1. An economic downturn is not your fault . Some of the best business people in the world can not survive in tough economic times. So do not blame yourself. Do not let hindsight torture you . By this I mean by thinking the if only. If only I hadn’t expanded, if only I hadn’t hired more people , if only I hadn’t bought this or that etc . Recessions are very seldom foreseen and nobody has a crystal ball. You are where you are at and it is what you do from here on that will determine your survival .
2. The team you have surrounded yourself with can move very quickly from being helpful and supportive to being a direct cause of your inability to survive . This includes your lawyer , accountant , banker , insurance agent and employees. Why do I say this ? Your lawyer is concerned with doing what is lawful not moral . You are concerned with surviving. Your accountant is more concerned about proper tax returns. In a recession the tax man can wait. Your banker is an employee more concerned about his job than your business survival. Your Insurance agent is more concerned about the company he/she represents and collecting the premium you owe than your business survival . Your employees are concerned about their jobs and pay cheques and you can be sure your competitors have already approached your best and you know you can’t depend on your worst.

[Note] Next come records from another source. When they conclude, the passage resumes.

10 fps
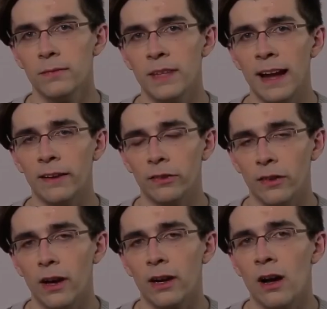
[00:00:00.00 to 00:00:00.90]

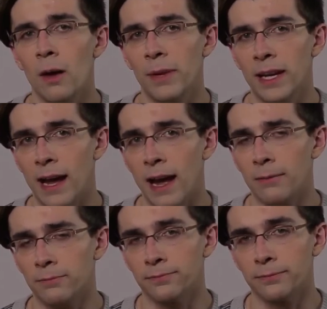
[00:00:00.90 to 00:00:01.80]
Next, a
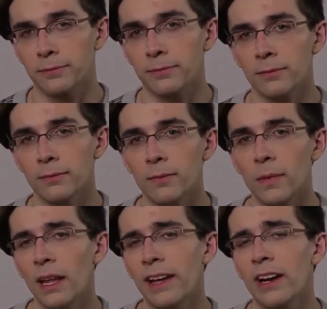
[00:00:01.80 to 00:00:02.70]
copycat.
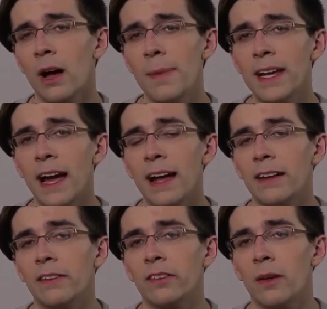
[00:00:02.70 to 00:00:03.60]
A copycat is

3. Accept the fact you are on your own. Expect sympathy from no one . Complain to no one. Cut all unnecessary expense and overhead . Analyze your labour and decide at what point you will have to consider reducing your labour costs and who will be laid off first .Then start reducing your dependence on those individuals in an effort to be prepared for the worst case scenario.

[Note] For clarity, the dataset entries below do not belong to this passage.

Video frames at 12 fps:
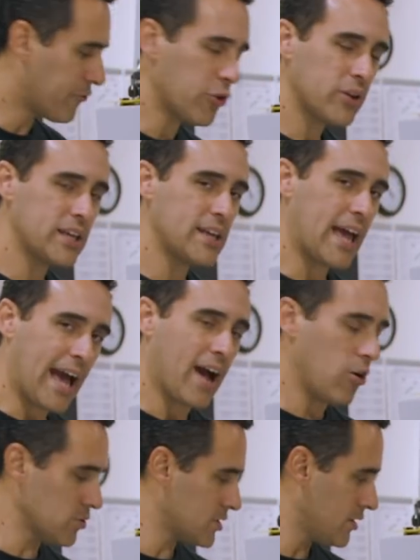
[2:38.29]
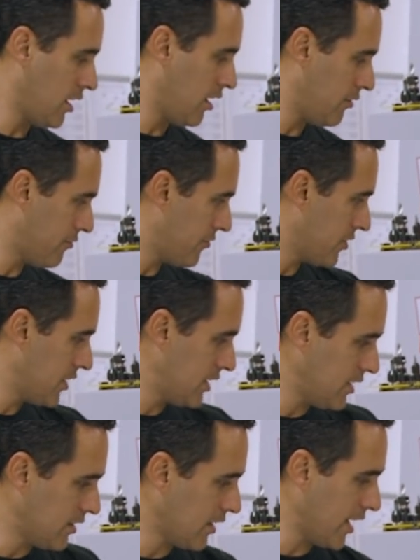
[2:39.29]
fully out of
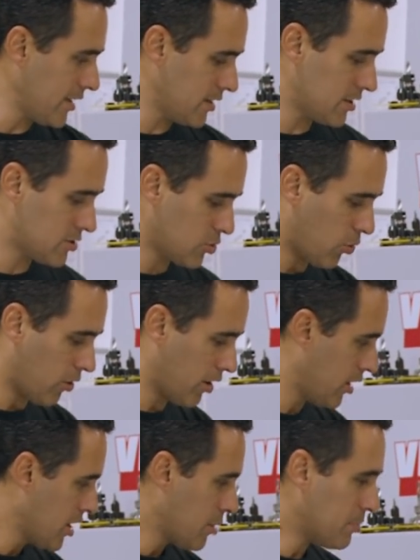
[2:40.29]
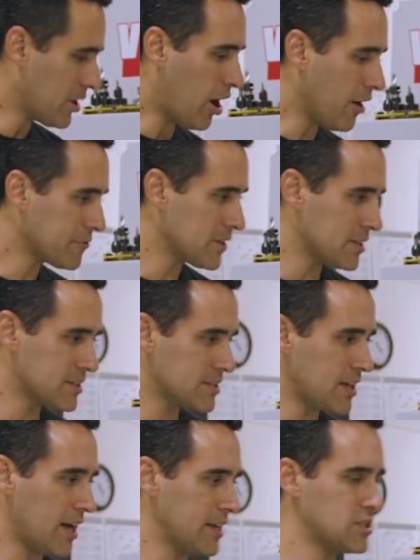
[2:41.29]
the line of the door, but off to the
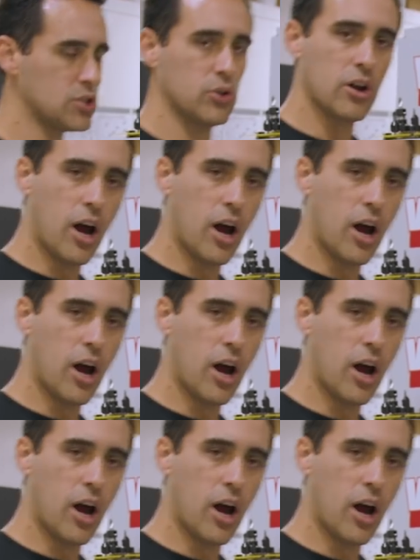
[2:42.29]
side so an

4. If you are working with a line of credit (short term credit) replace it with long term credit that can’t be called and access additional credit to have available if needed. If long term financing is not an option do not depend on one lender. Open up a second operating account and when possible deposit some money to build up some cash should your existing lender shut you off . (take away your line of credit) If your lender calls your loan never continue to deposit money in that bank . Any money deposited will be applied to your operating loan and cheques will be sent back NSF. Managing your cash flow will be crucial and switching banks will mean all automatic withdrawals (payments) will not be honoured . That is okay. Contact them and advise you have switched banks and will send them a cheque. It is important to protect your credit score and there are some things you should know here about managing your cash flow and protecting your credit. As small business people most of our credit is personal or consumer credit. As of this article (in Canada) Business loans and mortgages do not show on a credit check. Just personal credit (credit cards, car loans, utilities etc.) In a recession managing your cash flow means no automatic withdrawals and you pay those bills first that protects your credit score. A wise business person once said to me.” The number one rule in business is never let anyone else spend your money. If you have a book keeper implement a policy where by all checks have to be cleared by you and all purchases have to be accompanied by a purchase order.
This is just the tip of the iceberg in recession proofing your business and covers the basic minimum requirements to survival based on my years in business. Last but not least are receivables. Move immediately towards a no credit policy a recession is not a time to be carrying receivables.
There is much more I could write about protecting your assets and renegotiating your loans but that is another article. I apologise if I’ve offended any of the professionals mentioned but tough times call for tough statements based on my own experience. That does not mean I do not respect and appreciate many of the professionals who have helped me over the years.